### ASSIGNMENT
Reprint each record exactly. Pictures are not reprinted.

Collected data
::::::

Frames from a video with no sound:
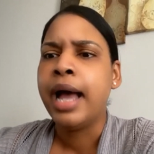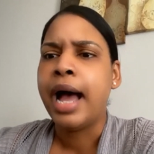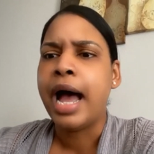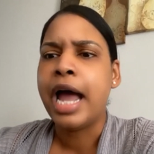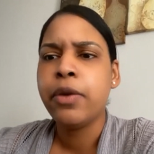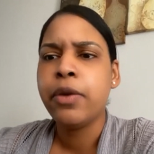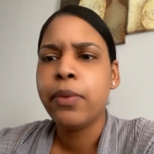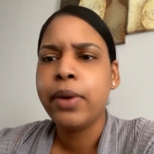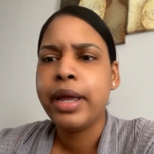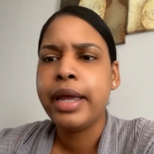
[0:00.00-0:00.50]

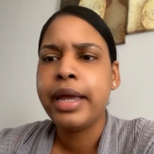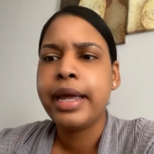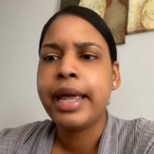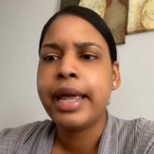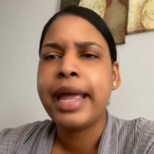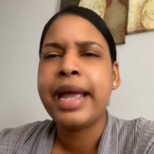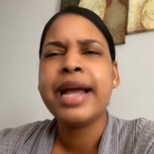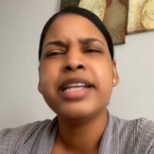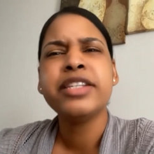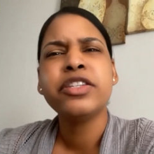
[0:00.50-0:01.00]
I went
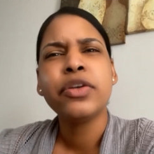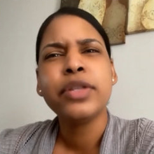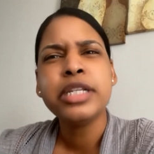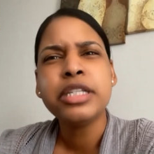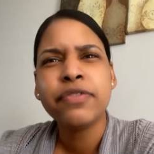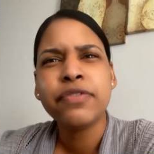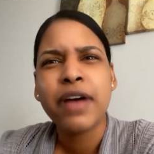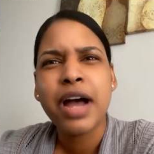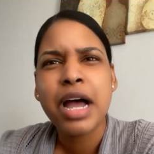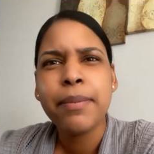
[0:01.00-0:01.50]
and I saw
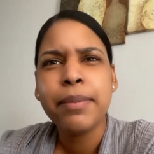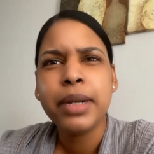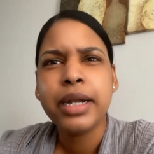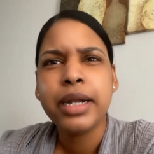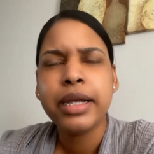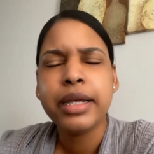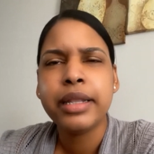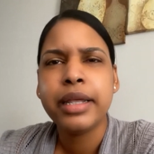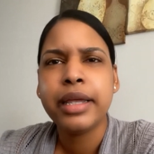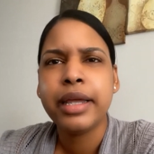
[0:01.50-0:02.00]
this
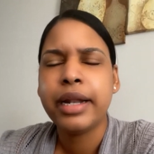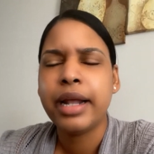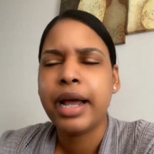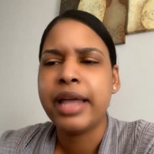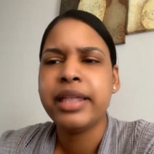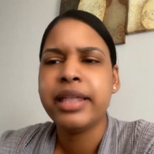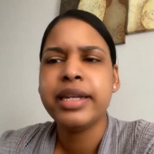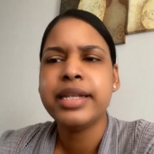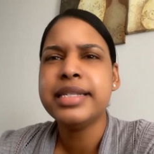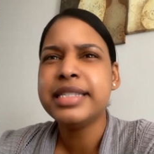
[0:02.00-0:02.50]
family that
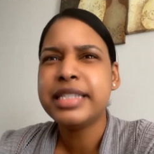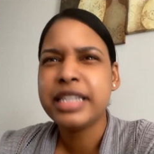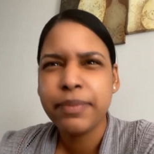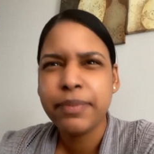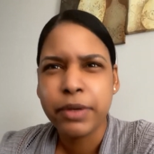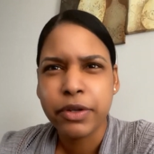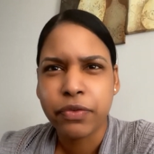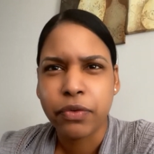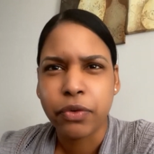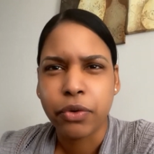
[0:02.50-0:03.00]
I didn't see
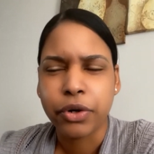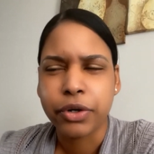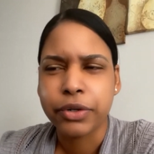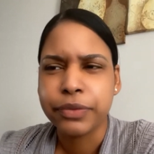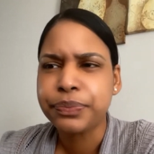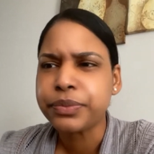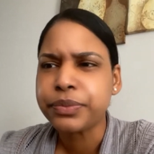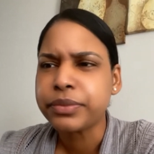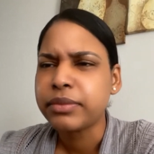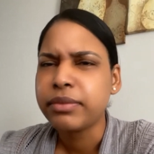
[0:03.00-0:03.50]

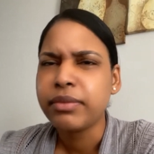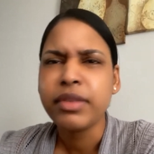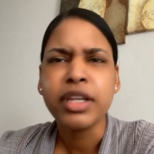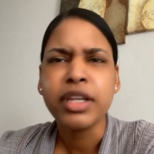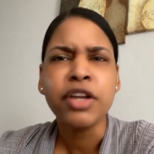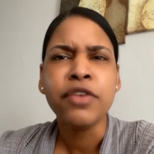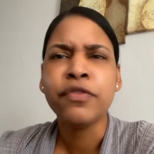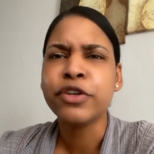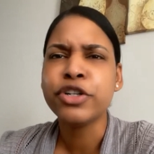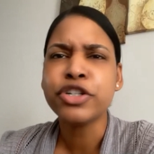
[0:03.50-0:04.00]
before.
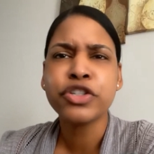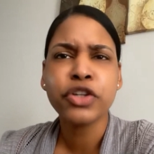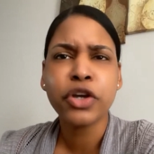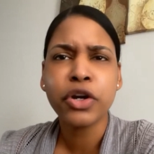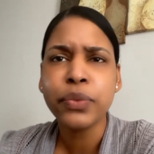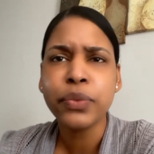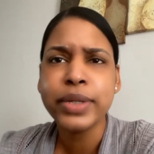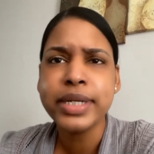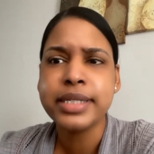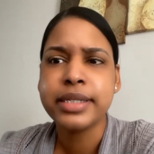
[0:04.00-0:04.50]
For
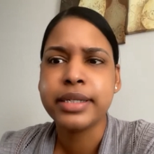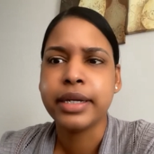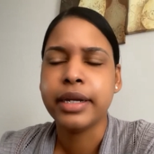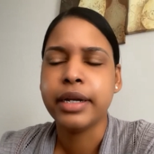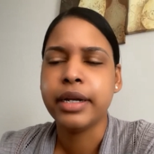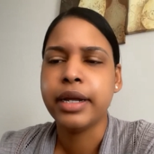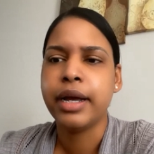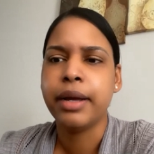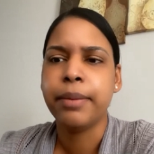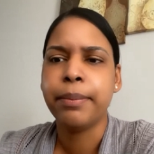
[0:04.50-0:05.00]
some
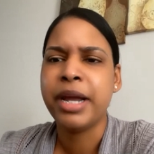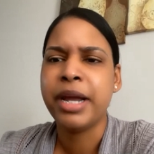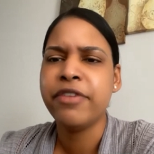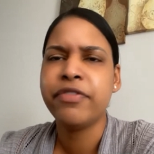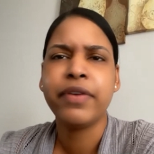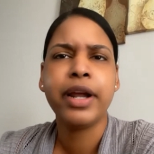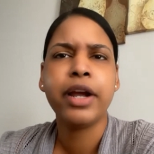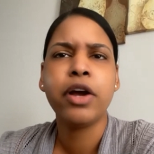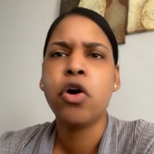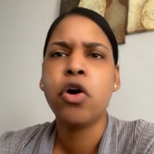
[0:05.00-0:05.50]
reason, my
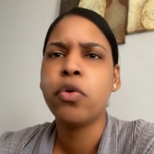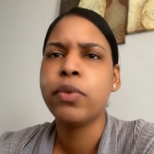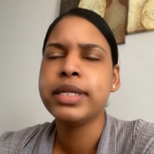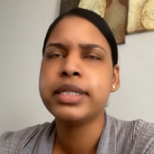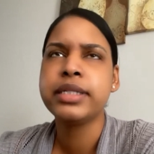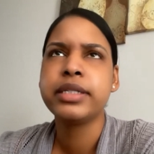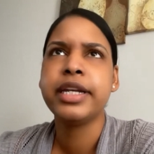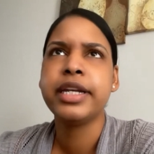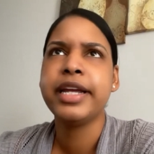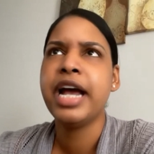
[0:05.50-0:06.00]
friend
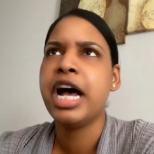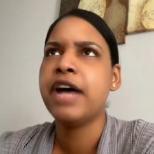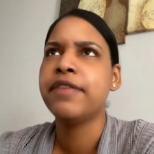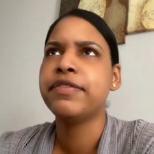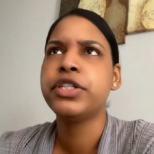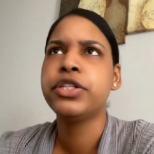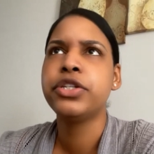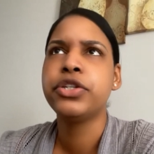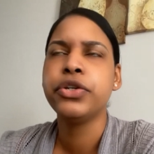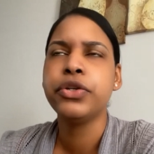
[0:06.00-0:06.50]
she
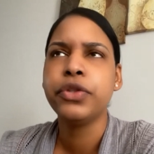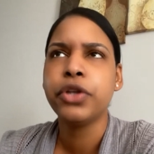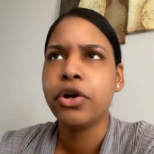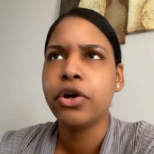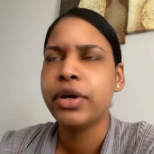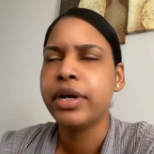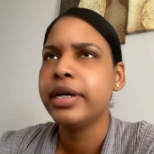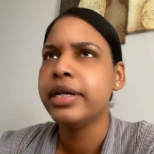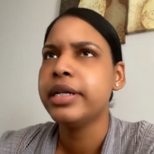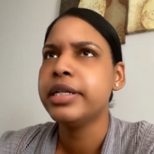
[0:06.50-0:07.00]
have two
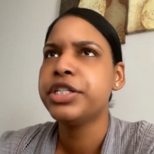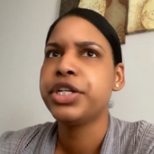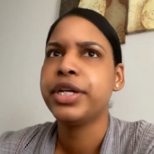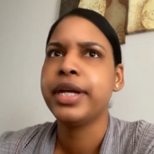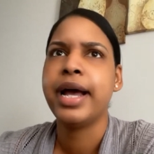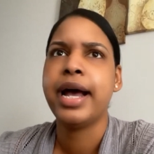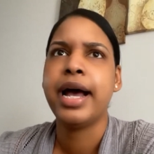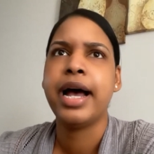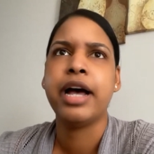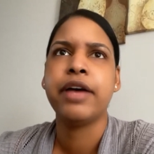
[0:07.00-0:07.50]
daughters,
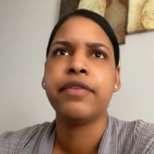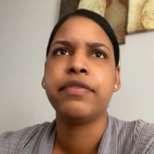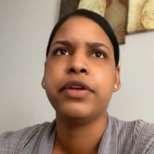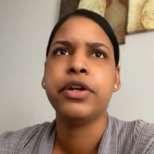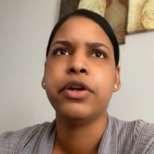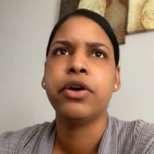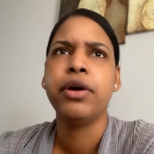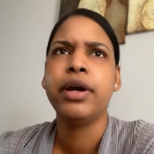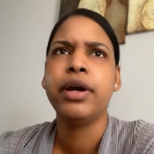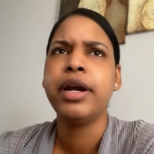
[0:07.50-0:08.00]
she have, you
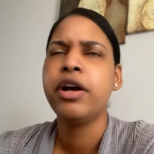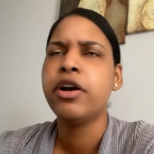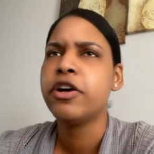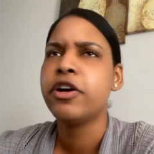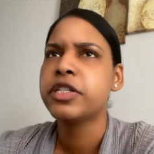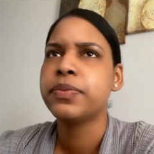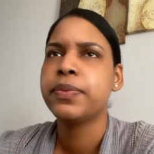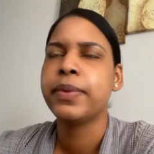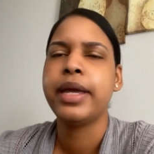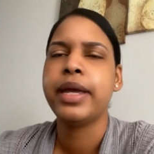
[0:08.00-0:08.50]
know, her
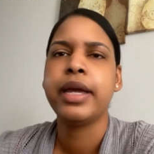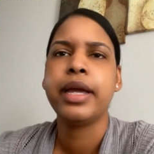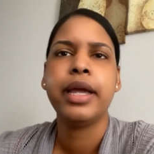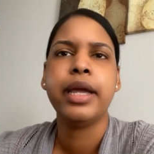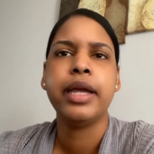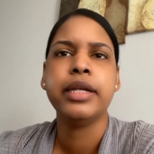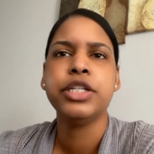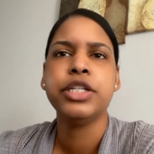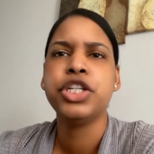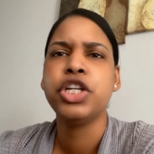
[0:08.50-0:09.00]
husband,
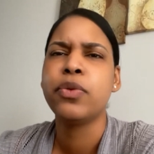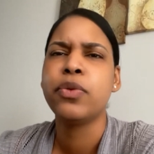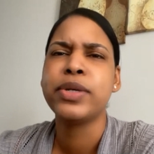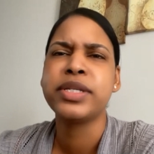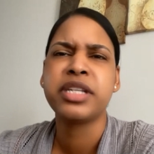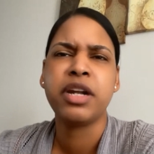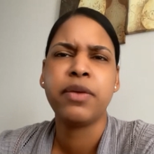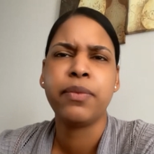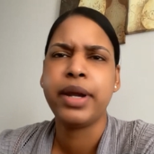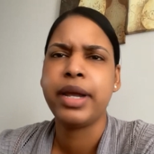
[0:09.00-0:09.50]
and she
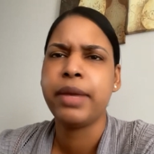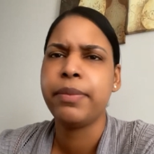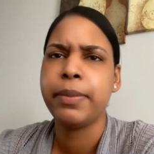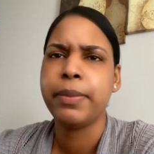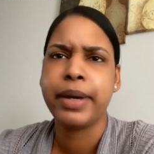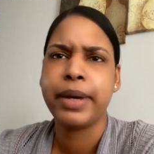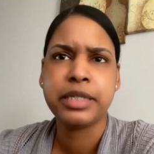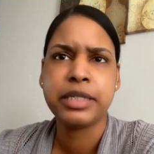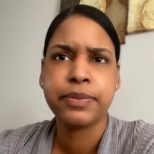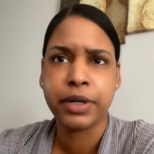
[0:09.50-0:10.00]
always celebrate
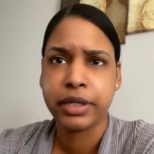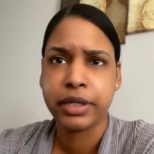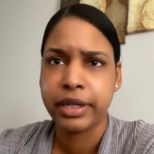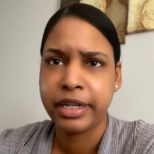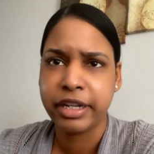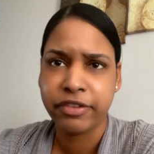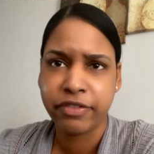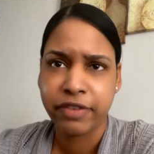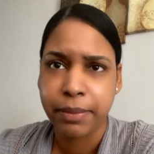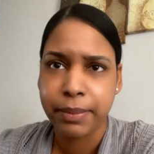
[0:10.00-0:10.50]
everybody's birthday
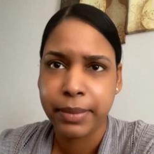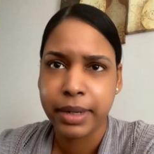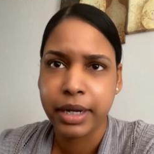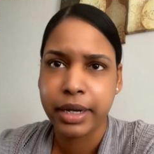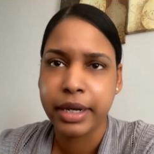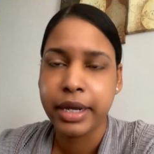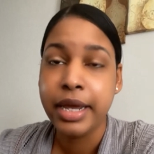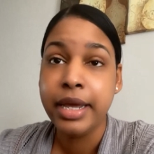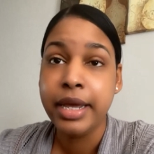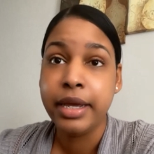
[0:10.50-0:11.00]
in the
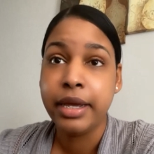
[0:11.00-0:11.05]
family.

::::::

### ANSWER BOX
Frames from a video with no sound:
[0:00.00-0:00.50]

[0:00.50-0:01.00]
I went
[0:01.00-0:01.50]
and I saw
[0:01.50-0:02.00]
this
[0:02.00-0:02.50]
family that
[0:02.50-0:03.00]
I didn't see
[0:03.00-0:03.50]

[0:03.50-0:04.00]
before.
[0:04.00-0:04.50]
For
[0:04.50-0:05.00]
some
[0:05.00-0:05.50]
reason, my
[0:05.50-0:06.00]
friend
[0:06.00-0:06.50]
she
[0:06.50-0:07.00]
have two
[0:07.00-0:07.50]
daughters,
[0:07.50-0:08.00]
she have, you
[0:08.00-0:08.50]
know, her
[0:08.50-0:09.00]
husband,
[0:09.00-0:09.50]
and she
[0:09.50-0:10.00]
always celebrate
[0:10.00-0:10.50]
everybody's birthday
[0:10.50-0:11.00]
in the
[0:11.00-0:11.05]
family.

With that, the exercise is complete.